L’IA générative a besoin de grandes quantités de données pour apprendre et évoluer : c’est un peu un enfant qui grandit – avec ou sans votre aide ! Aujourd’hui de nombreux logiciels sont développés sur un temps projet défini, puis mis en production et laissés tel quel, figés, pendant plusieurs années. Or les modèles mêmes des IA sont conçus de telle façon qu’ils visent à se développer en absorbant toutes les données reçues, au risque de dériver complètement en l’absence de monitoring et de ré-entrainement réguliers sur des données qualitatives.

Pour réaliser un travail de service design complet, en tant qu’UX Designer, il est effectivement préférable d’interroger tous les outils nécessaires au déploiement et à la vie de l’IA, dont son back-office pour travailler sur l’algorithme ou a minima des fonctionnalités spécifiques au ré-entrainement par les usagers dans le front office.

Il est nécessaire d’entreprendre un vrai travail de simplification de design pour démystifier des interfaces actuellement complexes et ainsi déléguer, après la mise en production, tout ou partie de l’entraînement du modèle à des experts métiers peu ou non-techniques.

Doit-on personnifier l’intelligence artificielle ?

Depuis des années, fleurissent des assistants portant des noms et adoptant des voix qui leur confèrent un genre humain : Alexa, Siri… Et même ChatGPT est humanisé par le simple fait qu’il réponde en langage naturel en formant des phrases et des paragraphes bien construits, plutôt que par un langage opératif ou par une liste de résultats à la Google Search.

Au premier abord, vouloir humaniser une intelligence artificielle paraît assez logique et même naturel, car l’intelligence imitée par le programme est au fond, celle d’un humain.  

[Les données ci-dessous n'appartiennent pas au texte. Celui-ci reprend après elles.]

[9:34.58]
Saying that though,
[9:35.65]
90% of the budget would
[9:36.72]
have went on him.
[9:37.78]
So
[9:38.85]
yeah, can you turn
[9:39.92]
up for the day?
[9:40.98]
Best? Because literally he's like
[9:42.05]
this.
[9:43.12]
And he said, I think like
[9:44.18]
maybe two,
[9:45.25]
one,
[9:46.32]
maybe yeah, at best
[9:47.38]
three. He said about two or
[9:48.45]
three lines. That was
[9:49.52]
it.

Donner du contexte, un point critique de l’IA personnifiée

Il est important de garder à l’esprit également que l’IA ne comprend pas au sens propre du terme ce qu’elle produit. Elle se contente de suivre les règles édictées qui, si elles sont bien définies, produisent un résultat convainquant. L’IA aura de consignes précises pour se calibrer correctement. Comment l’utilisateur les passera-t-il ? Cela rentre dans la mission d’UX Designer d’imaginer cette méthode et de l’accompagner au mieux pour pousser l’IA à produire des résultats pertinents.

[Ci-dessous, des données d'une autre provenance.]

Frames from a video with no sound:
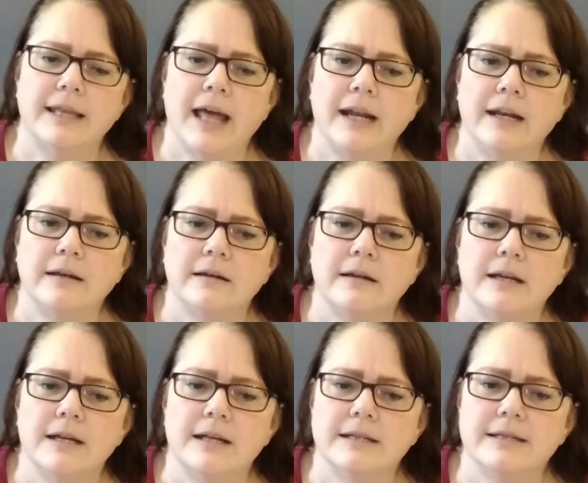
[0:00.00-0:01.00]
Then
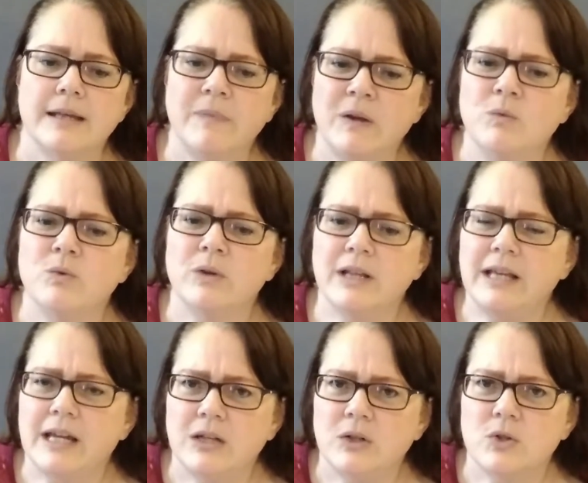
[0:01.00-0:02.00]
something
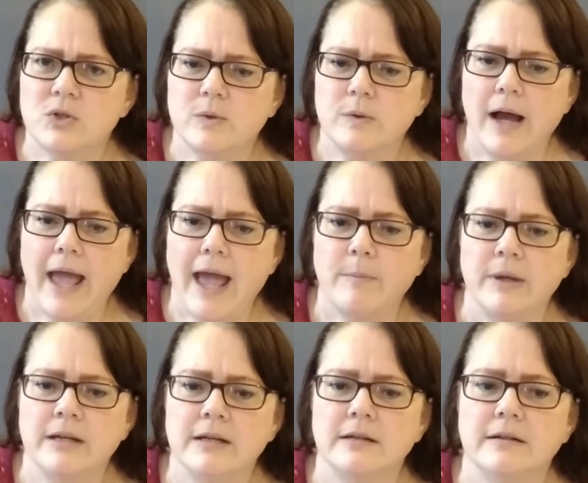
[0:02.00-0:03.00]
really unusual
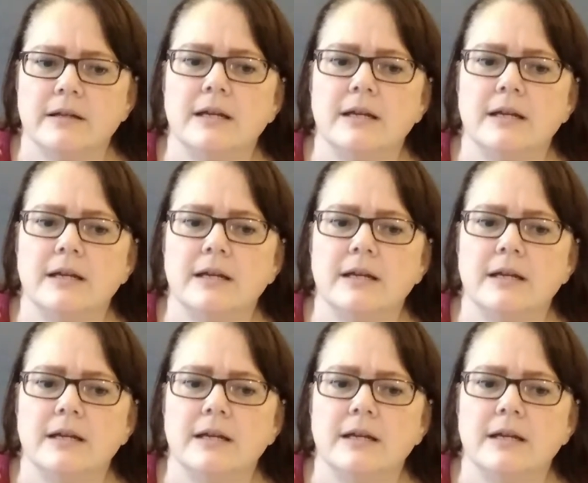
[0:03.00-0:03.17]
happened.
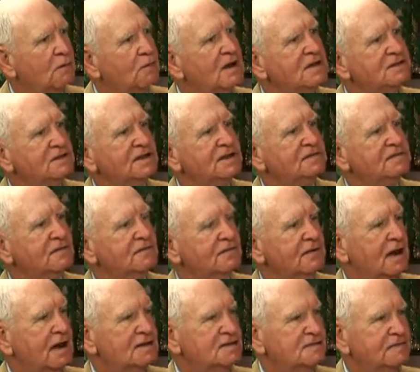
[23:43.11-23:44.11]
which is the
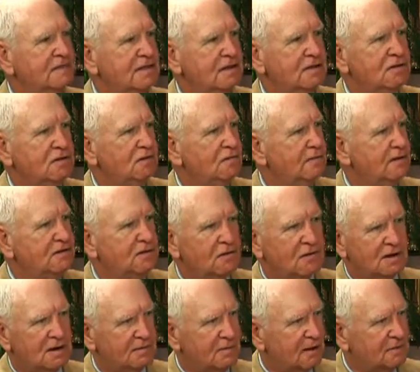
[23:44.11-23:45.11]
philosophy that you've been
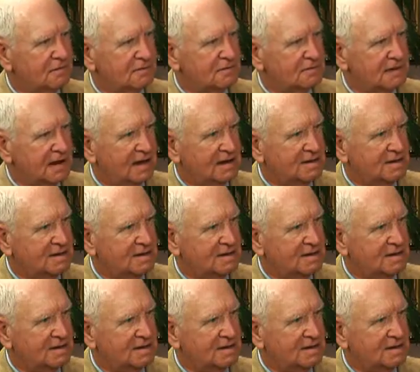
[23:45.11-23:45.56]
talking about all day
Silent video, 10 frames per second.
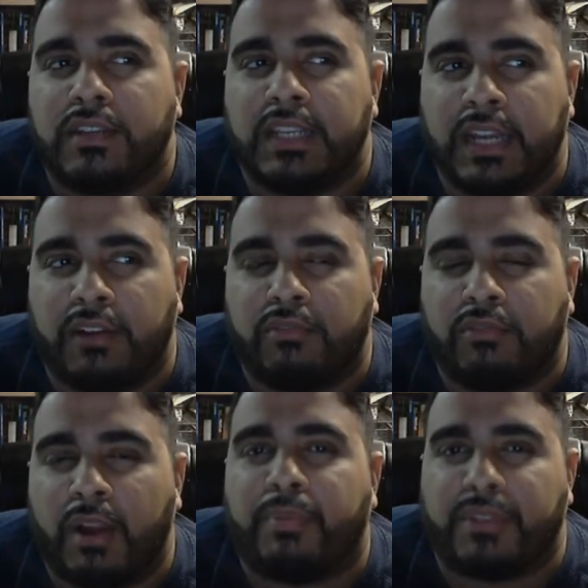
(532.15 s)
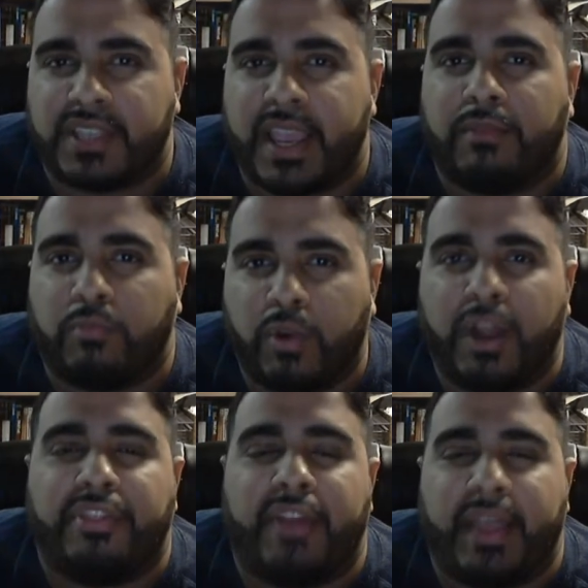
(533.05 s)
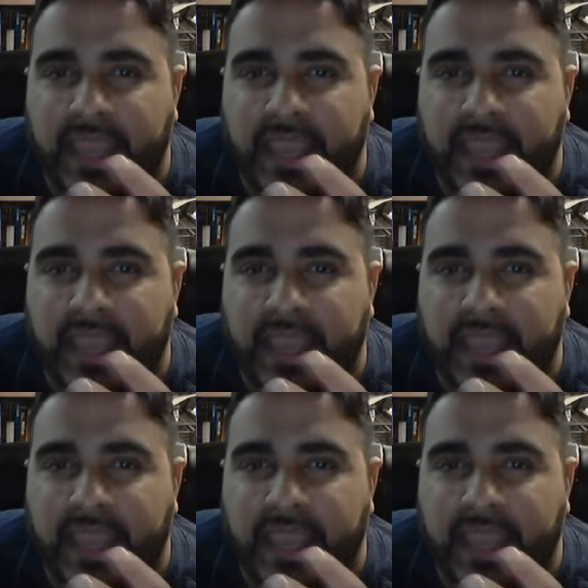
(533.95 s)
represent what the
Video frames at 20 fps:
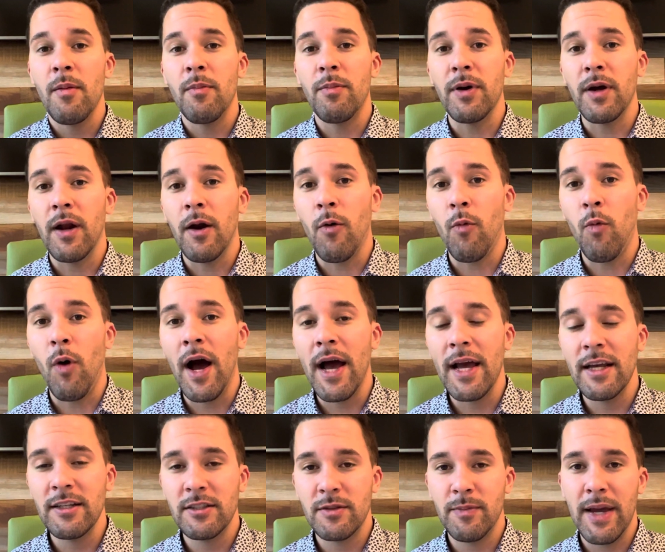but a
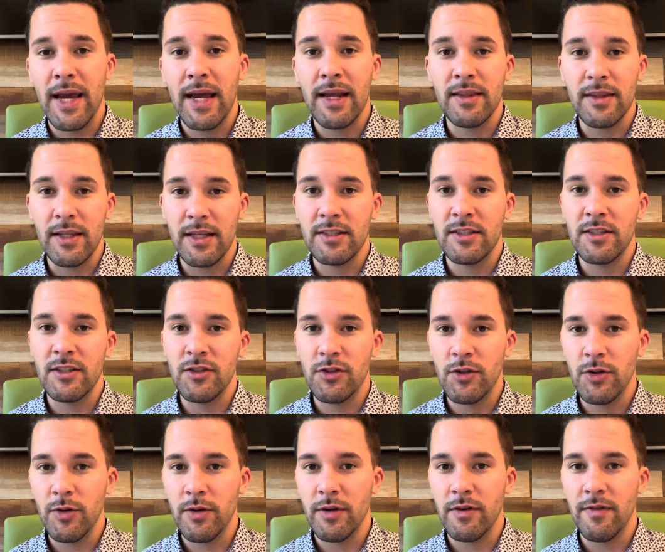wise man listens
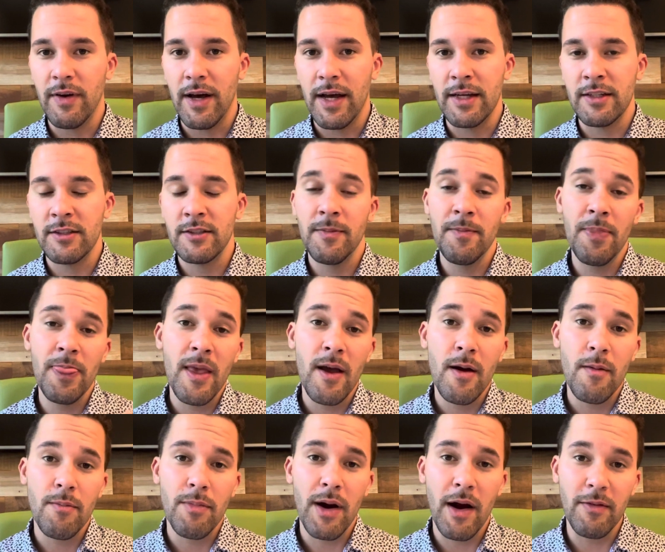to advice."
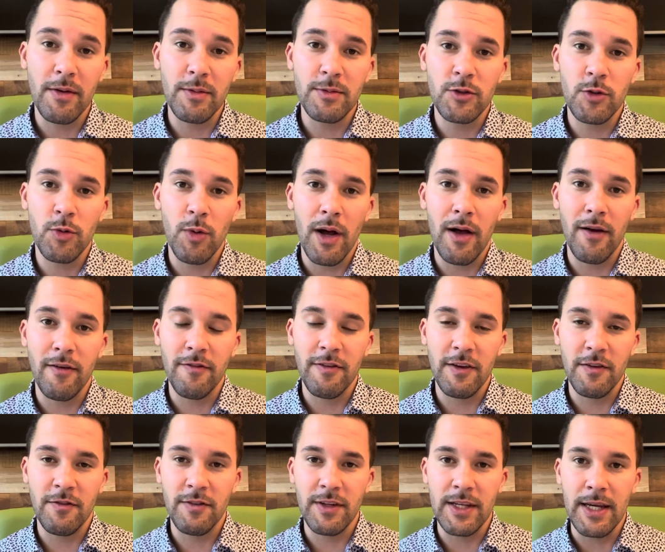Proverbs
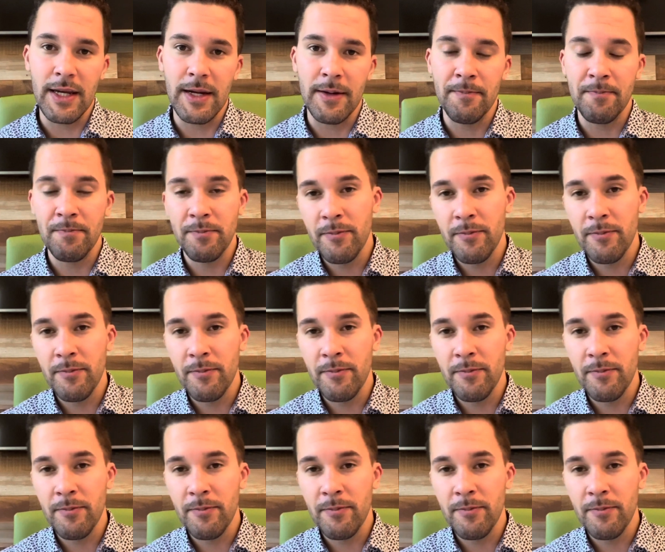12:15.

Deux entrepreneurs de la tech me partageaient une anecdote sur leur usage de ChatGPT. Habitués à brainstormer avec sur des concepts ou sur de l’écriture de code, ils constatent que l’IA a une réponse à tout, mais surtout que leur pertinence est inégale. Certaines propositions ne fonctionnent simplement pas, sont tirées par les cheveux. Vient alors l’idée à l’un d’entre eux de préciser les règles du jeu à ChatGPT : « tu as le droit de me dire quand tu ne sais pas ». À partir de là, l’IA a appliqué cette règle et cessé de donner une réponse à tout prix.

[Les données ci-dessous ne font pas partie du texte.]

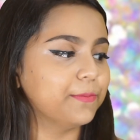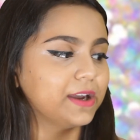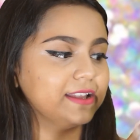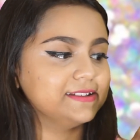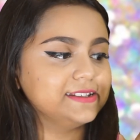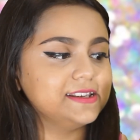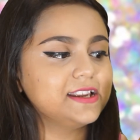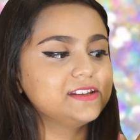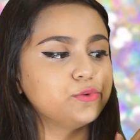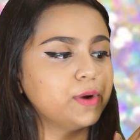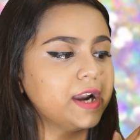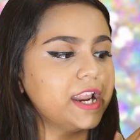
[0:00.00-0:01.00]
concealer.
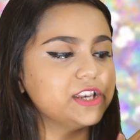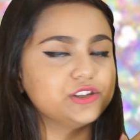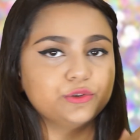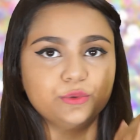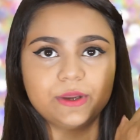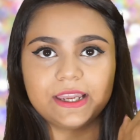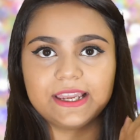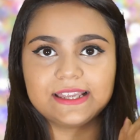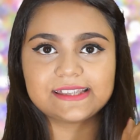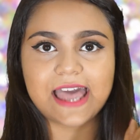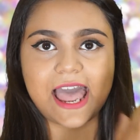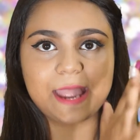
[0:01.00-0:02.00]
So what I do
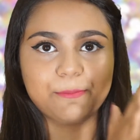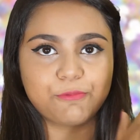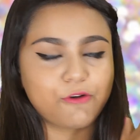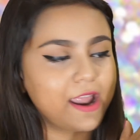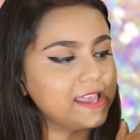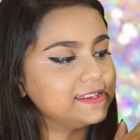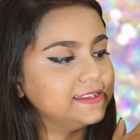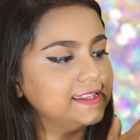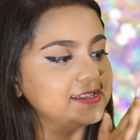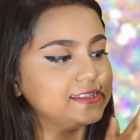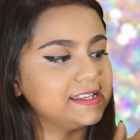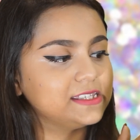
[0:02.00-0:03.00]
is I press
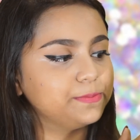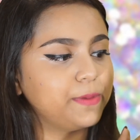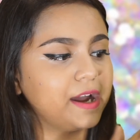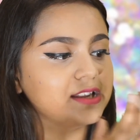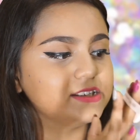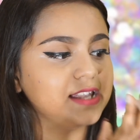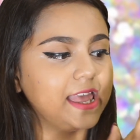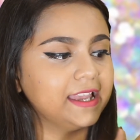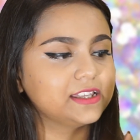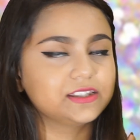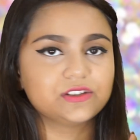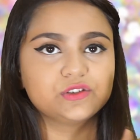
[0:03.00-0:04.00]
this sponge
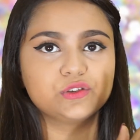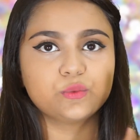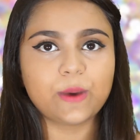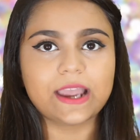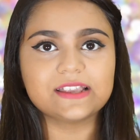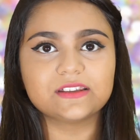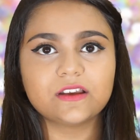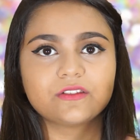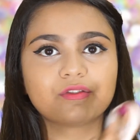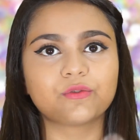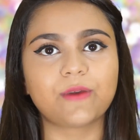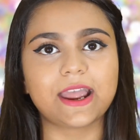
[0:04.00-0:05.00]
like twice or
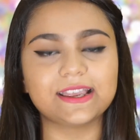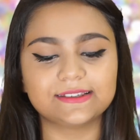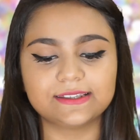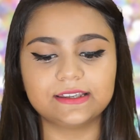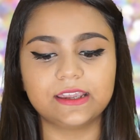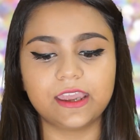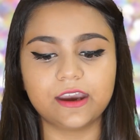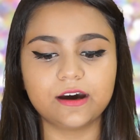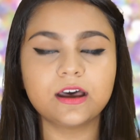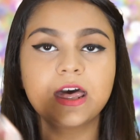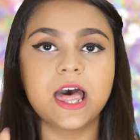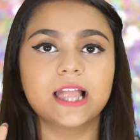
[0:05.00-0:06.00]
thrice in
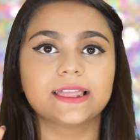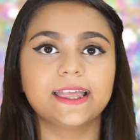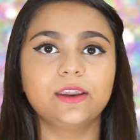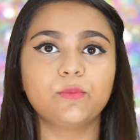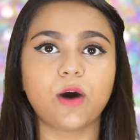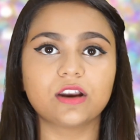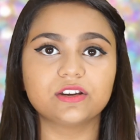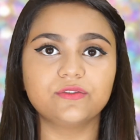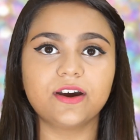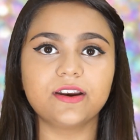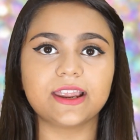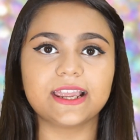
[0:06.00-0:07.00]
here. Then
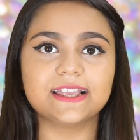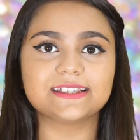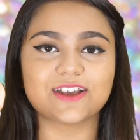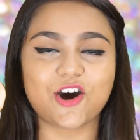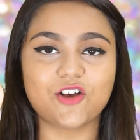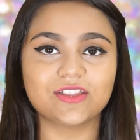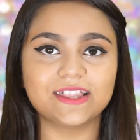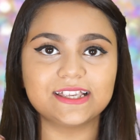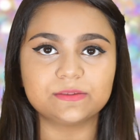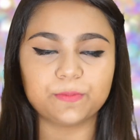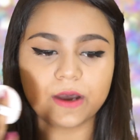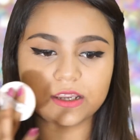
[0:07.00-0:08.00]
whatever is on
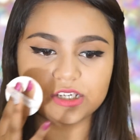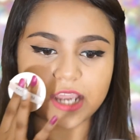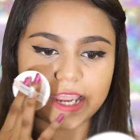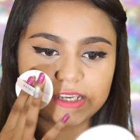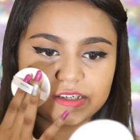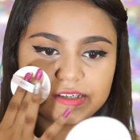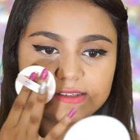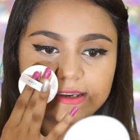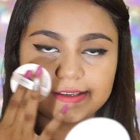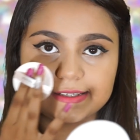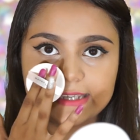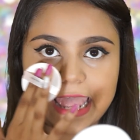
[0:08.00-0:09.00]
this sponge, I just
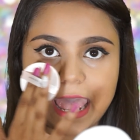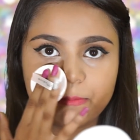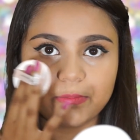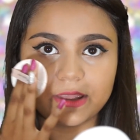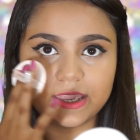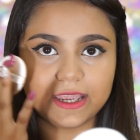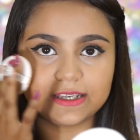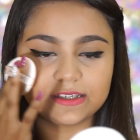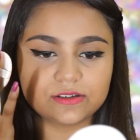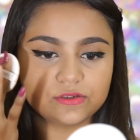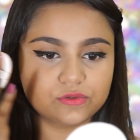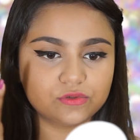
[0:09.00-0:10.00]
dab it
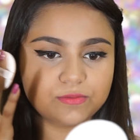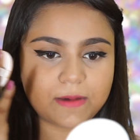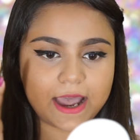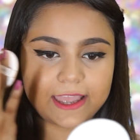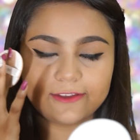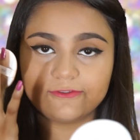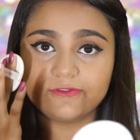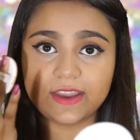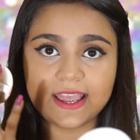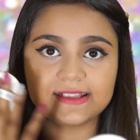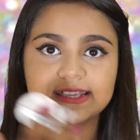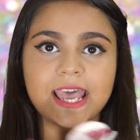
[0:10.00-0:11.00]
to my
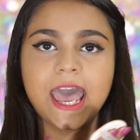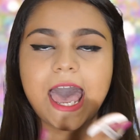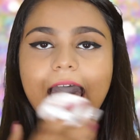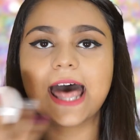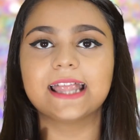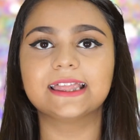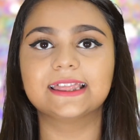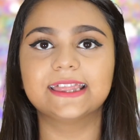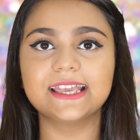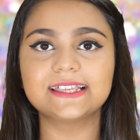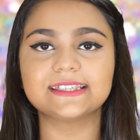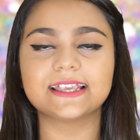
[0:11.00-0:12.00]
face, and
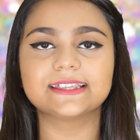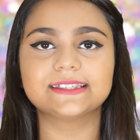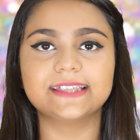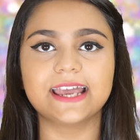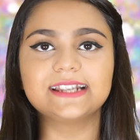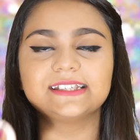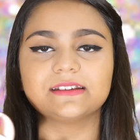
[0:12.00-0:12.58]
this sets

Cet exemple est intéressant car fixer les règles du dialogue a immédiatement permis un meilleur usage de l’outil, mais il démontre par ailleurs que si ChatGPT ne bénéficiait pas autant d’une image « humaine » faisant supposer que le programme connaît ces règles, il serait plus évident qu’il faille poser des règles explicites à chaque début d’interaction.

Pour éviter ce biais « humain », le design a son rôle à jouer. Par exemple, il est conseillé de s’éloigner du modèle d’échanges des messageries instantanées qui font écho à la spontanéité des conversations humaines.

L’arrivée de ces IA est un grand bond en avant. Partir d’une technologie et lui trouver des usages d’applications pertinents plutôt que partir de besoins et y répondre sans s’imposer une technologie constitue un véritable challenge.

Une longue période d’adaptation s’annonce pour tout le monde. À l’UX designer de rester les fervents défenseurs de l’intérêt des utilisateurs pour que les projets émergents fassent sens, respectent des dimensions éthiques (sociale, environnementale, systémique) et rendent compréhensible toute cette boîte noire qu’est aujourd’hui l’IA.